TASK DIRECTIONS: Your answer should hold only the lines from the one with "[00:00:00.96]" through the end of the records, repeated exactly and minus any pictures.

Collected data entries
· · ·

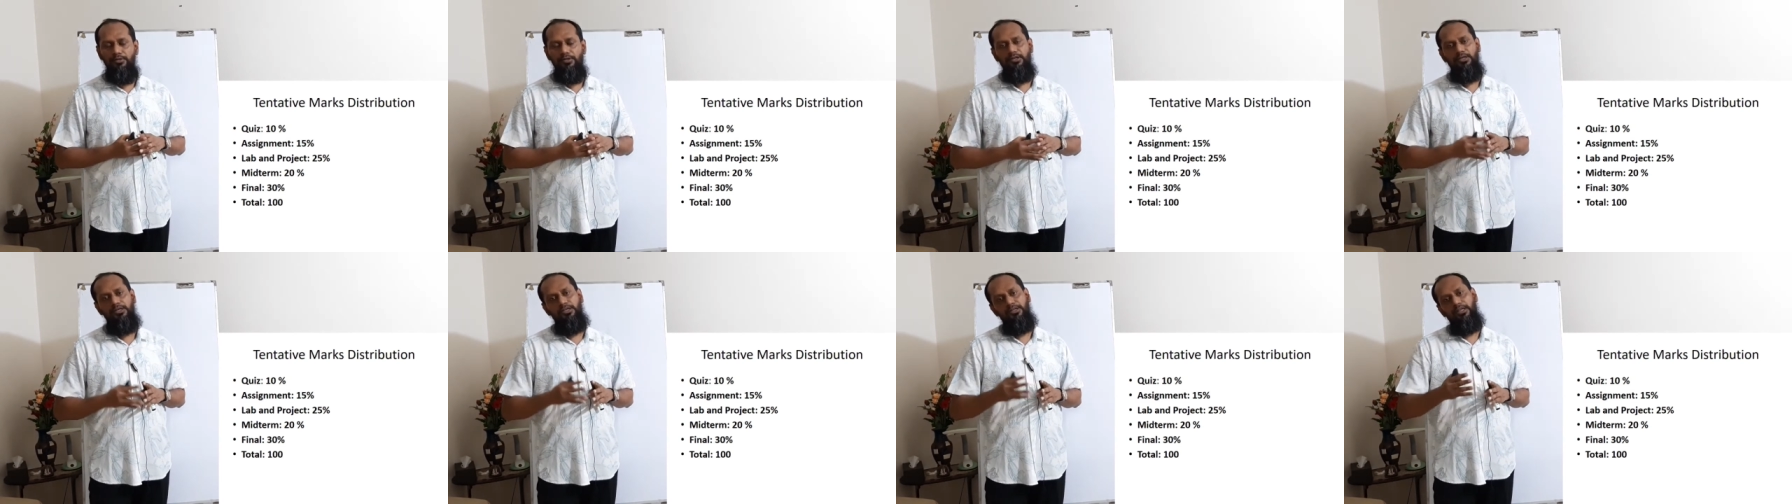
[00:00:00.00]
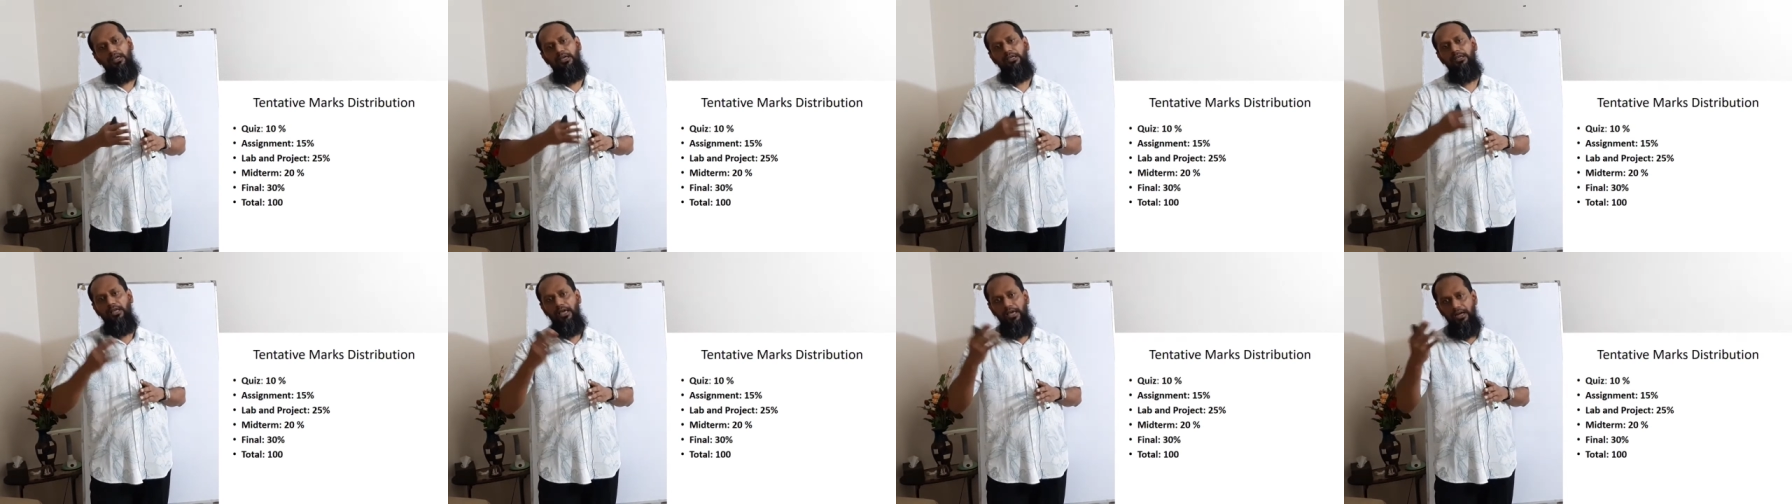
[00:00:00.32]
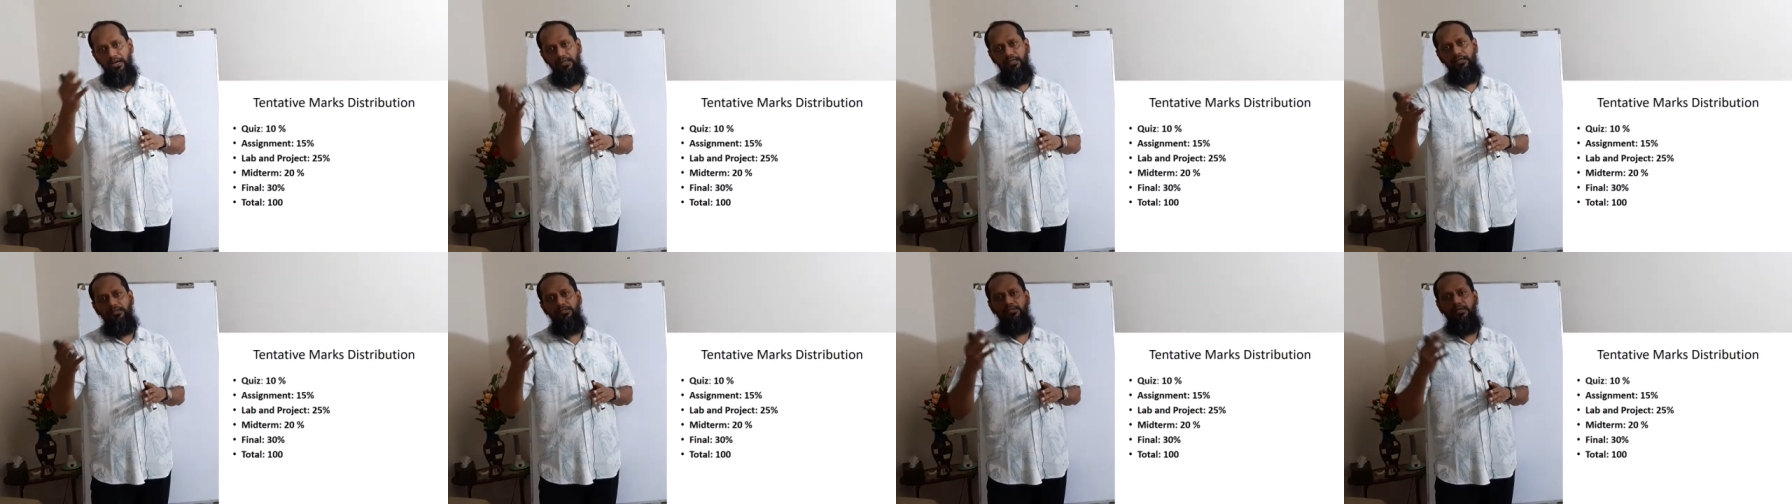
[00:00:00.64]
Okay, in
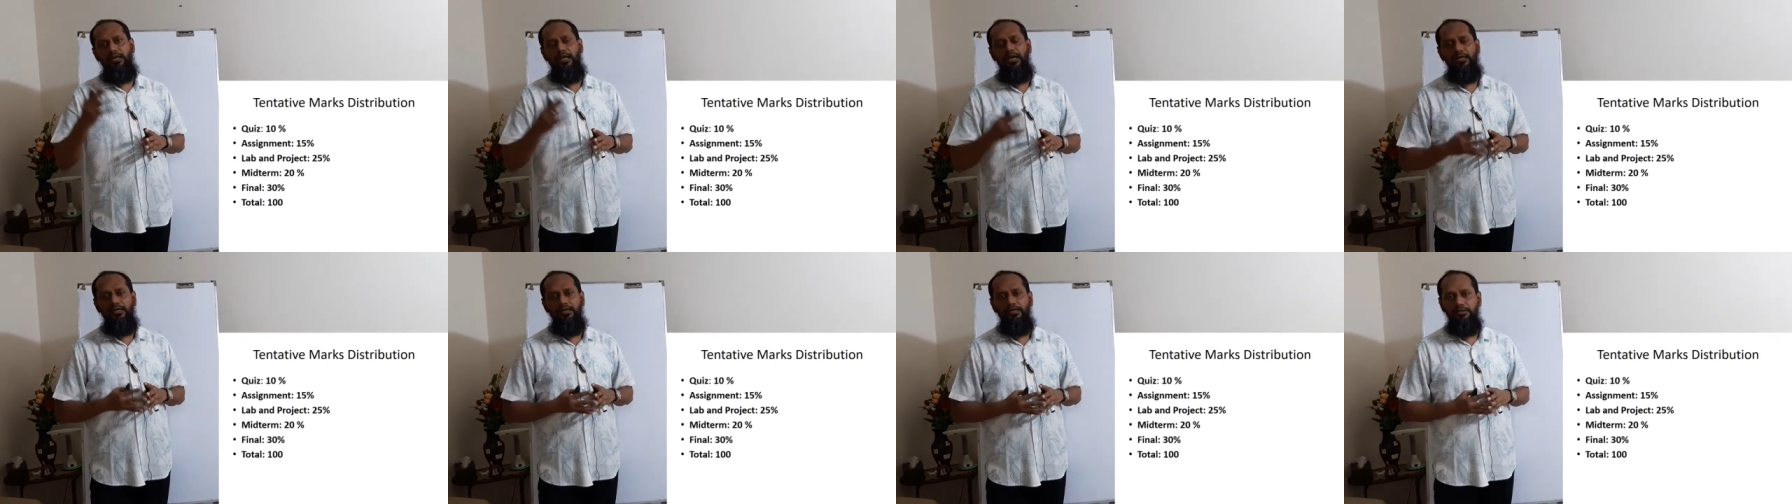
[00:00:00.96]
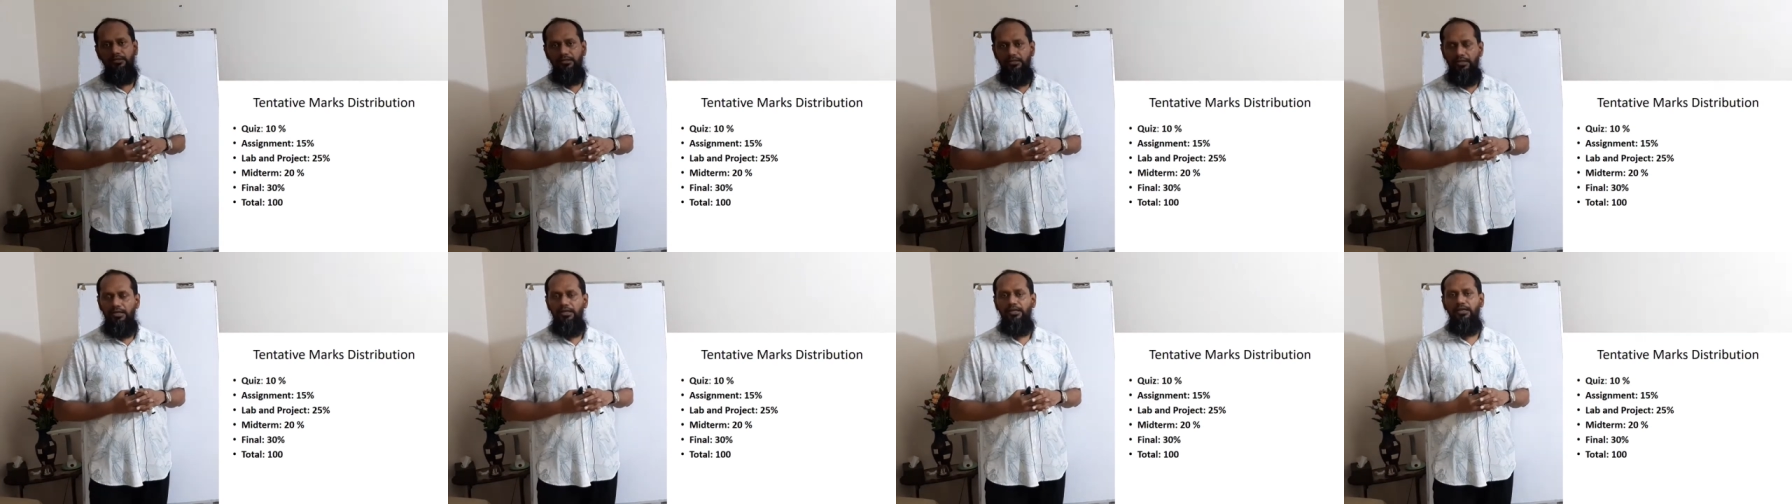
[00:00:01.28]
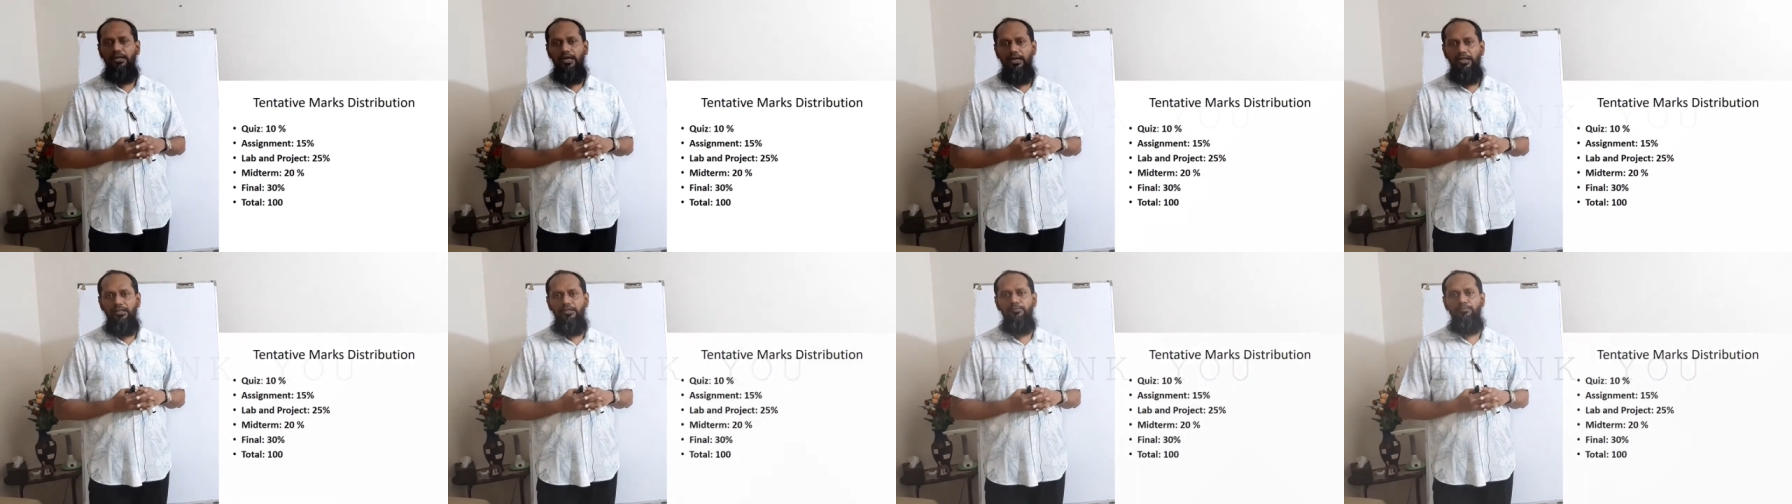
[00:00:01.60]
another slide, in
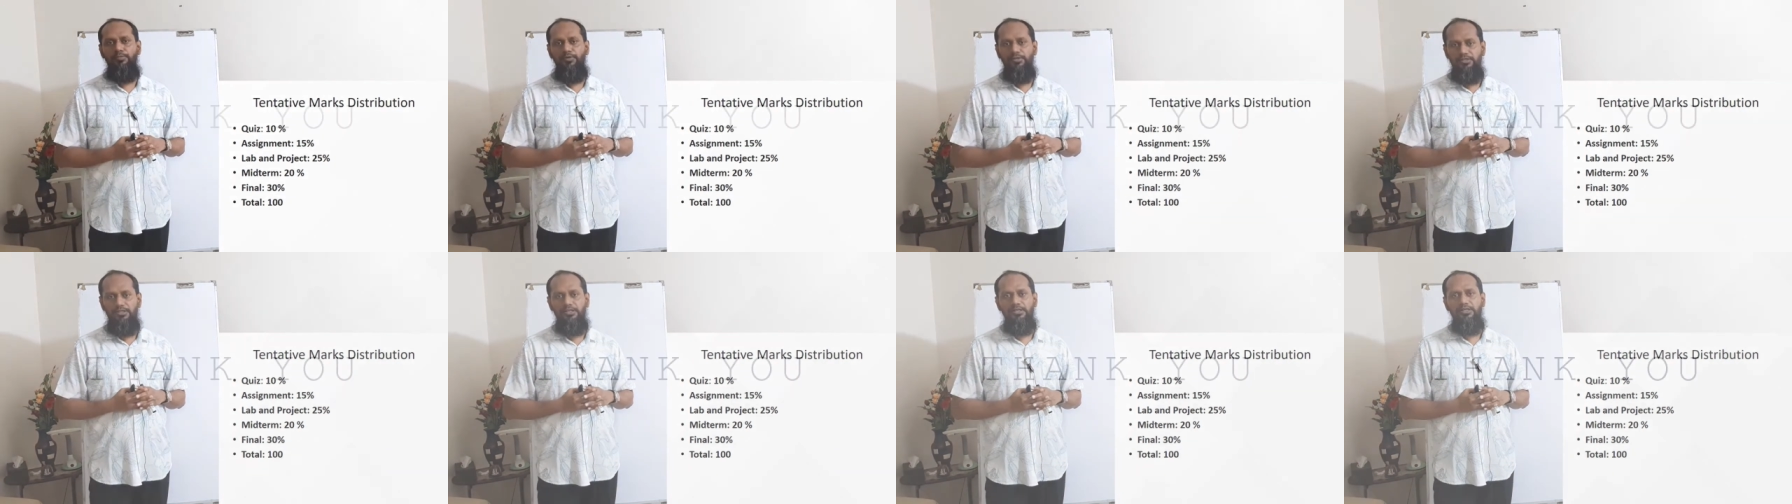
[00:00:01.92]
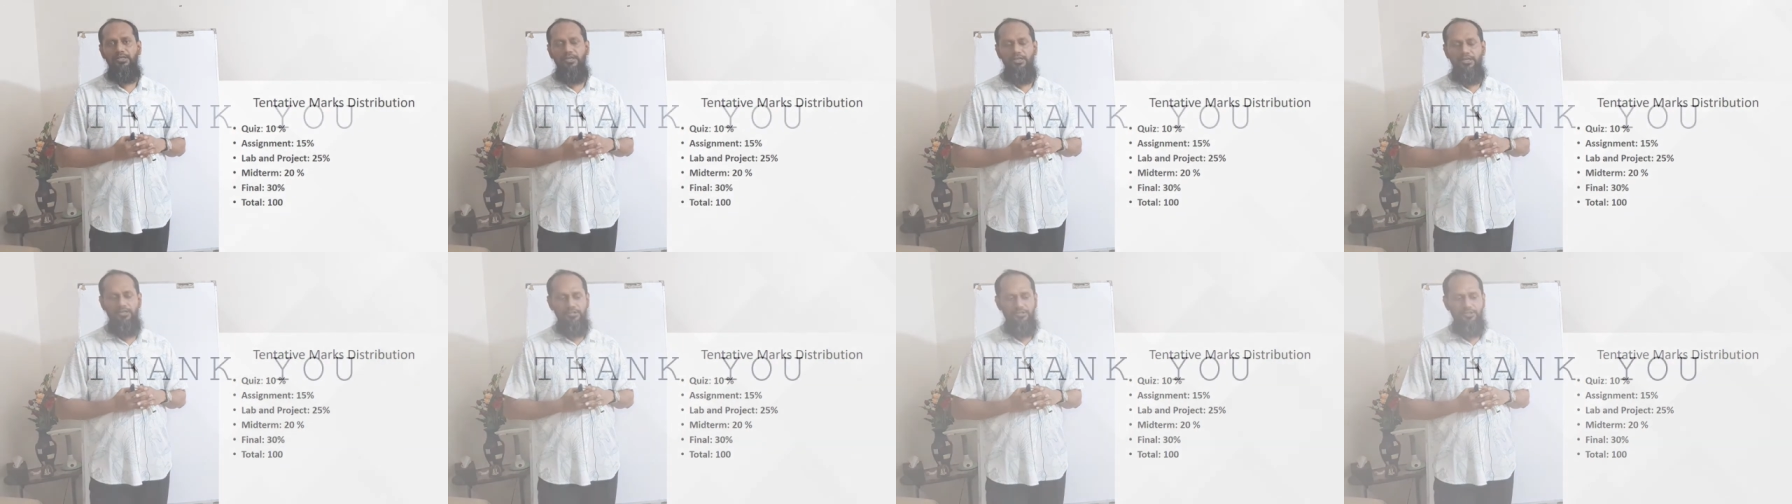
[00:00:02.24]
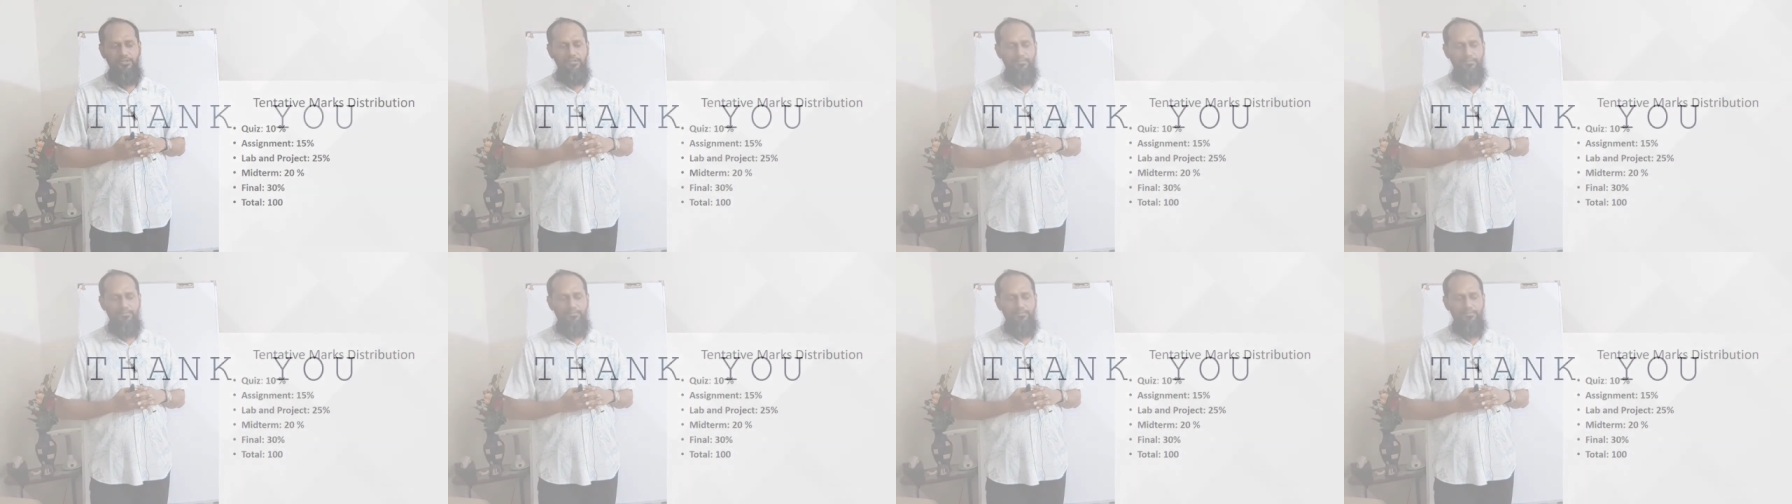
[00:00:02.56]
another presentation.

· · ·

SOLUTION FOR THIS EXERCISE:
[00:00:00.96]
[00:00:01.28]
[00:00:01.60]
another slide, in
[00:00:01.92]
[00:00:02.24]
[00:00:02.56]
another presentation.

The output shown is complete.